Before returning to camp, we stopped at a vole meadow to watch the Harrier and Barn Owl switchover. When we arrived a coyote was there to greet us. The coyotes serenaded the sunset as we watched harriers return to their roosts and barn owls emerge from the wooded edge, silent except for the “SHHHH!” calls punctuating their flight.

Another student and I spent the night at the house of a classmate, with the idea of investigating his mystery critter. This animal spends much time in a storage shed, rearranging objects in patterns and lines over the floor. It never leaves scat or fur or any other sign, and has never before left prints. This night, we scattered flour on the floor in hopes of gaining some clues about the poultergeist’s identity. When we returned, we indeed had tracks.





We caught a ride back to San Francisco with our classmate, and on the way found a beautiful grey fox, freshly and cleanly roadkilled. We picked her up with the intention of skinning her and tanning the hide. I even thought about eating the meat.





Foxes are an important animal for me. I tracked a grey fox at my sit spot in the hills every week last winter, and became familiar with his habits. I watched him sitting in a sunbeam, fur haloed in the slanted winter light, just being a fox, and was brought to tears by his beauty. I learned so much from that fox, about the birds and the land and about being quiet and invisible. Having had those experiences with a living fox who shared his space with me in the hills, it felt odd to skin this healthy young female. I now have much more intimate knowledge of foxes, their smell and the ways they can move, their textures and size and heft.

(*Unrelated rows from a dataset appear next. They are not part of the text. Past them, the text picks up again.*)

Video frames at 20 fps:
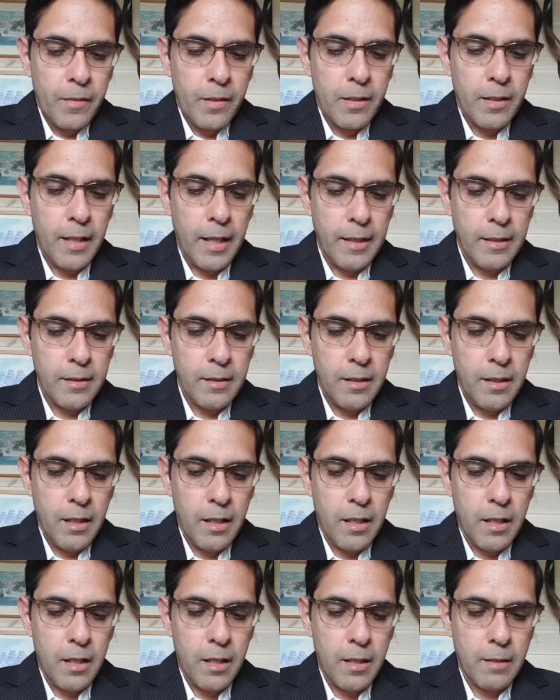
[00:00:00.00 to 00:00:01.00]
Then
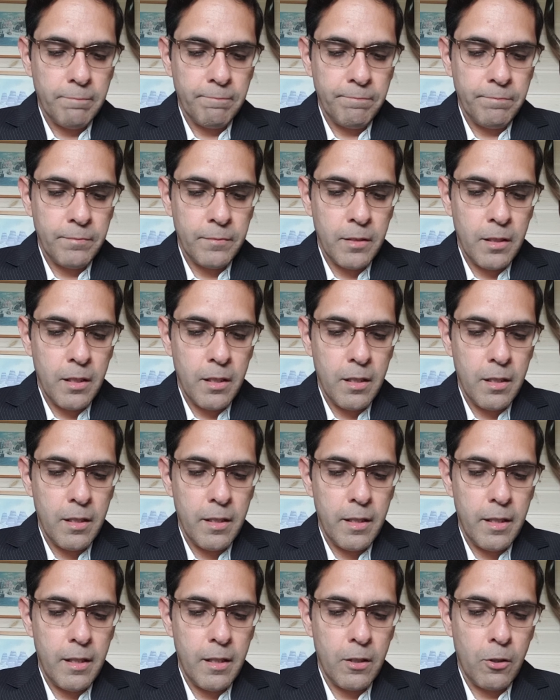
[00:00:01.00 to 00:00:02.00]

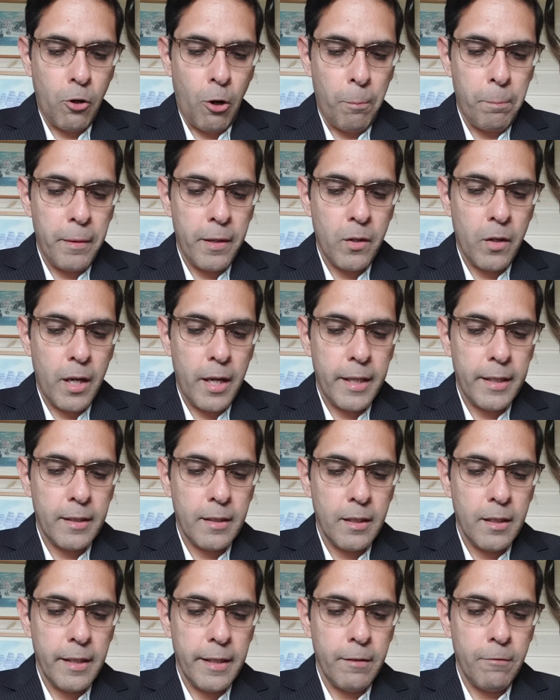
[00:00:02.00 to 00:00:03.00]

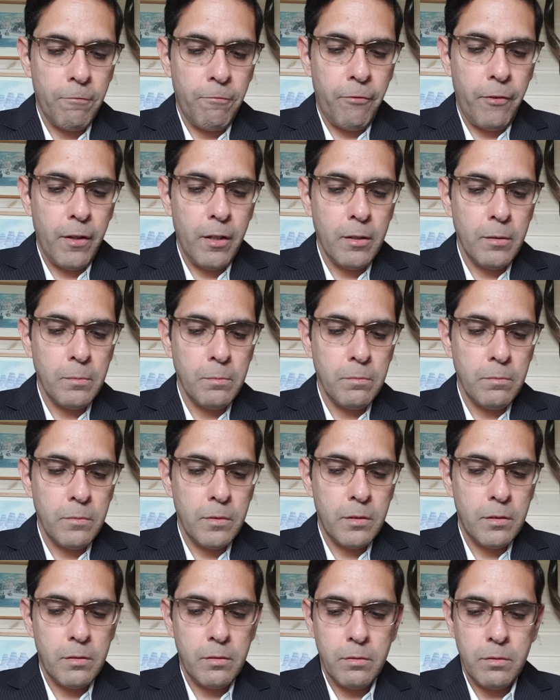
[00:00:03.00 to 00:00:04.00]
copyright in
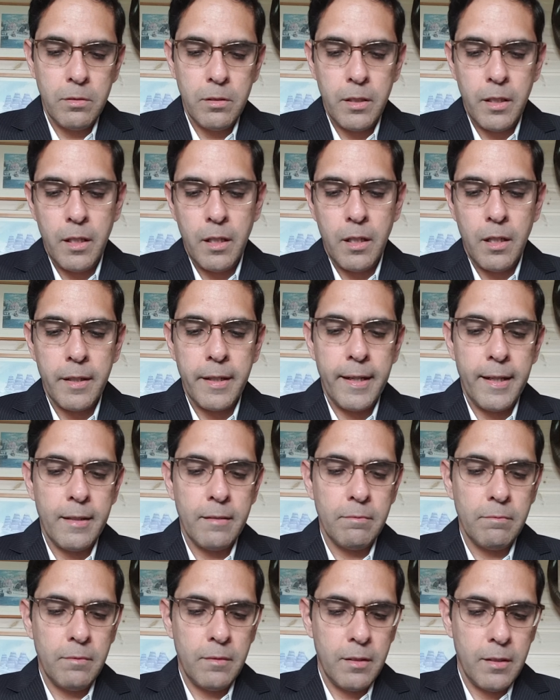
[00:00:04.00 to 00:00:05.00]
films. Yeah,
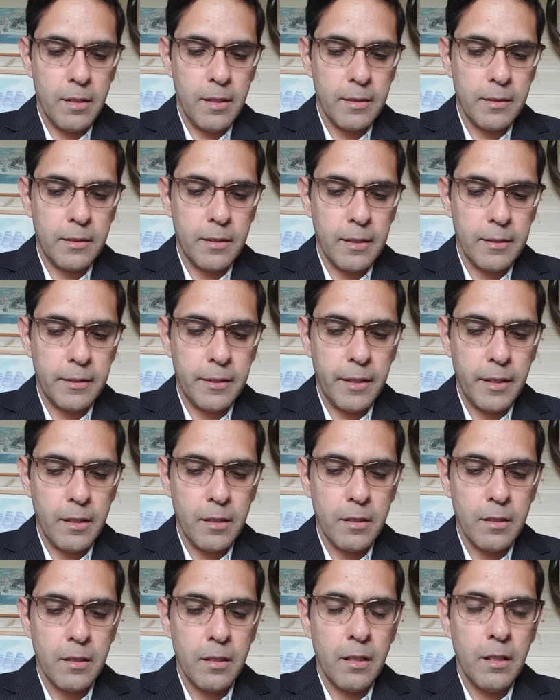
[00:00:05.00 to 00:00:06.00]
again, it's
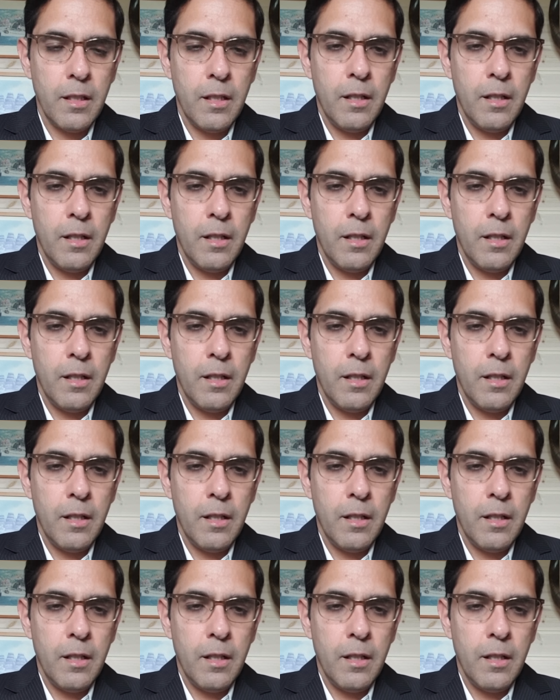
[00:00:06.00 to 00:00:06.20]
here.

Throughout the whole process, though, I felt distinct grief that her life was cut short, mourning her departure as I admired her beauty and learned about her from the remains she had left. I had initially intended to eat the meat as well as tan the hide, and I have her skin and carcass still in my freezer. I had strange dreams that night though, and woke up with the thought that I really didn’t want to eat her meat. I’ll return at least part of the carcass to the woods where I found her.